New York:
Believe it! Humans can smell whether the food on the dining table or in a restaurant is low or high on fat.
New research reveals humans can use the sense of smell to detect dietary fat in food.
However, it remains unclear which sensory systems contribute to this ability.
"That we have the ability to detect and discriminate minute differences in the fat content of our food suggests that this ability must have had considerable evolutionary importance," said senior author Johan Lundstrom, a cognitive neuroscientist at Monell Chemical Senses Centre in the US.
The researchers added that fat detection via smell would have the advantage of identifying food sources from a distance.
To understand this, they asked participants to smell milk containing an amount of fat that might be encountered in a typical milk product - either 0.125 per cent, 1.4 per cent or 2.7 per cent fat.
The milk samples were presented to blindfolded subjects in three plastic vessels.
Two of the containers had milk with the same percent of fat while the third had milk with a different fat concentration.
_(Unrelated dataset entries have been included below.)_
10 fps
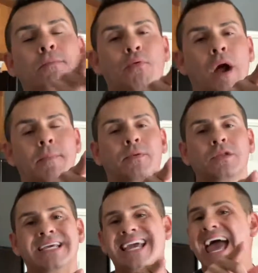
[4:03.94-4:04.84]

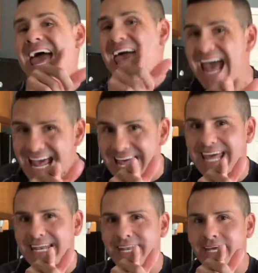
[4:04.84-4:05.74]
properly,
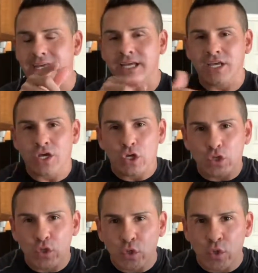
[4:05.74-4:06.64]
and
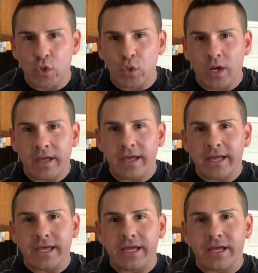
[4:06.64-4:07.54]
you
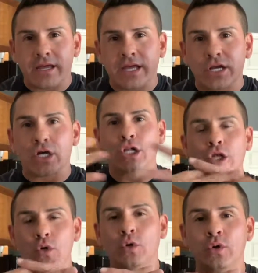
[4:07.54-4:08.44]

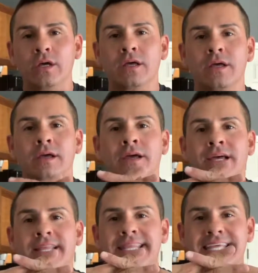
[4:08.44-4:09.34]
include
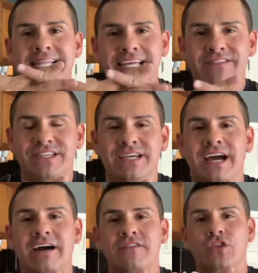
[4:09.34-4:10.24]
the lifting
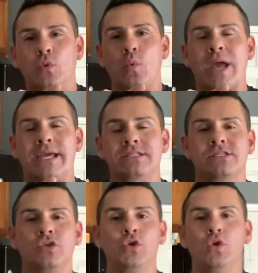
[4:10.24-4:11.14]
of the
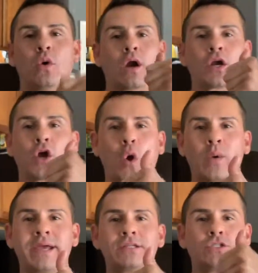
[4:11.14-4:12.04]
weights, you are
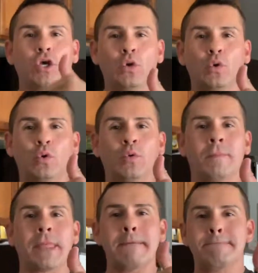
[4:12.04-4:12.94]
going
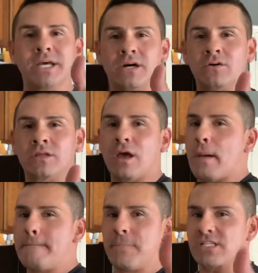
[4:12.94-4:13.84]
to build
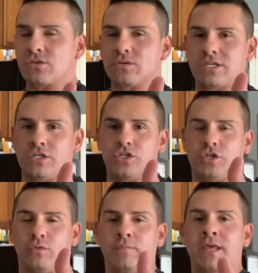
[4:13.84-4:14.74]
muscle
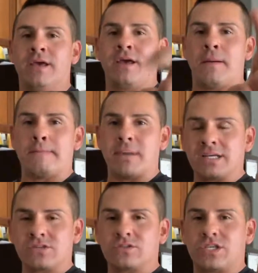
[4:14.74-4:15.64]
tissue.
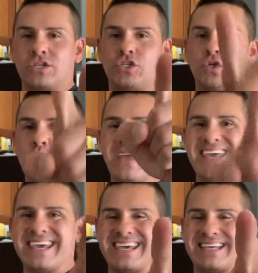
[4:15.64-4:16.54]
Muscle tissue
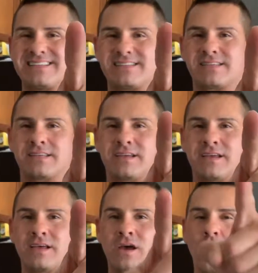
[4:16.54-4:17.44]
is
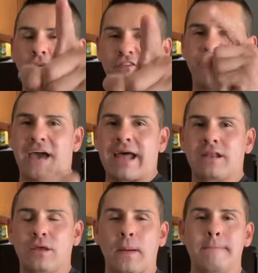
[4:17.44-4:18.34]
our
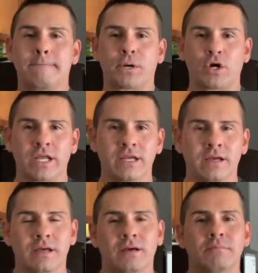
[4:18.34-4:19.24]
fat
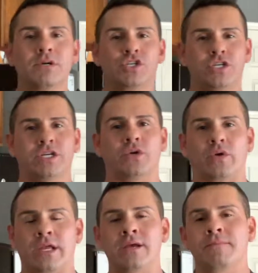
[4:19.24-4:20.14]
burning
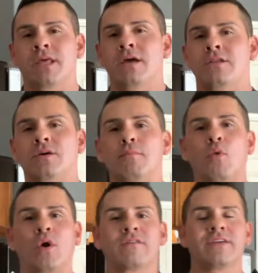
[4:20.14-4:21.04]
machinery. The
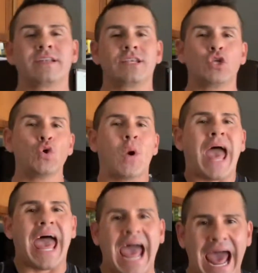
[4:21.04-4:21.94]
more of it you
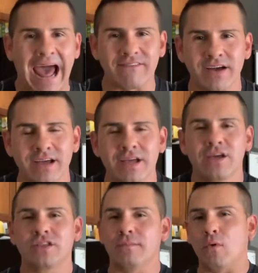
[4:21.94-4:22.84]
have,
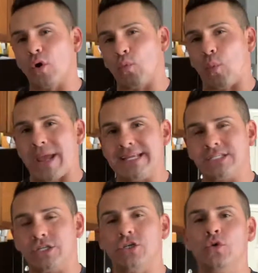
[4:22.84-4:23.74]
the more
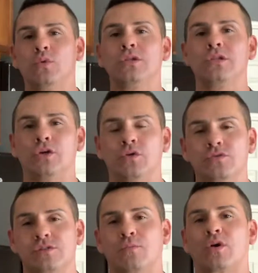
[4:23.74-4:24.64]
weight you will
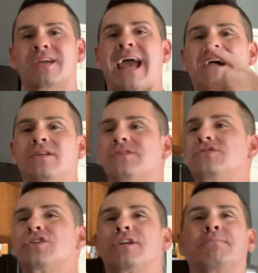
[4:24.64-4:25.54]
lose, the more calories
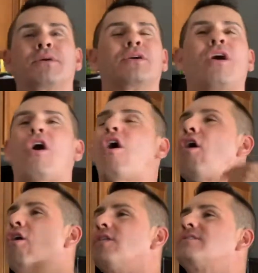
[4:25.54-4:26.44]
you're going to burn
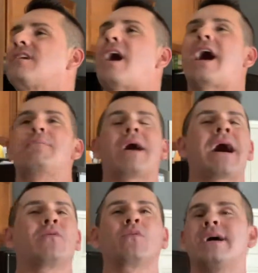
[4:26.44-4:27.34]
all the time
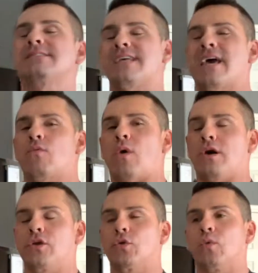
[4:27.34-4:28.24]
at rest and
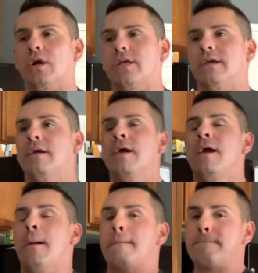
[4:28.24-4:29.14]
while you're working.
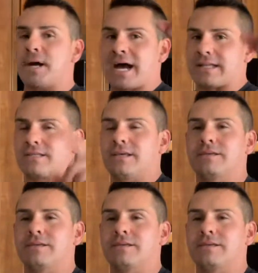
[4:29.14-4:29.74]
But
Participants could use the sense of smell to discriminate different levels of fat in the milk, said the research published in the journal PLOS ONE.
"We now need to identify the odour molecules that allow people to detect and differentiate differentiate levels of fat," said lead author Sanne Boesveldt, a sensory neuroscientist.
Innovative methods using odour to make low-fat foods more palatable could someday aid public health efforts to reduce dietary fat intake, the study said.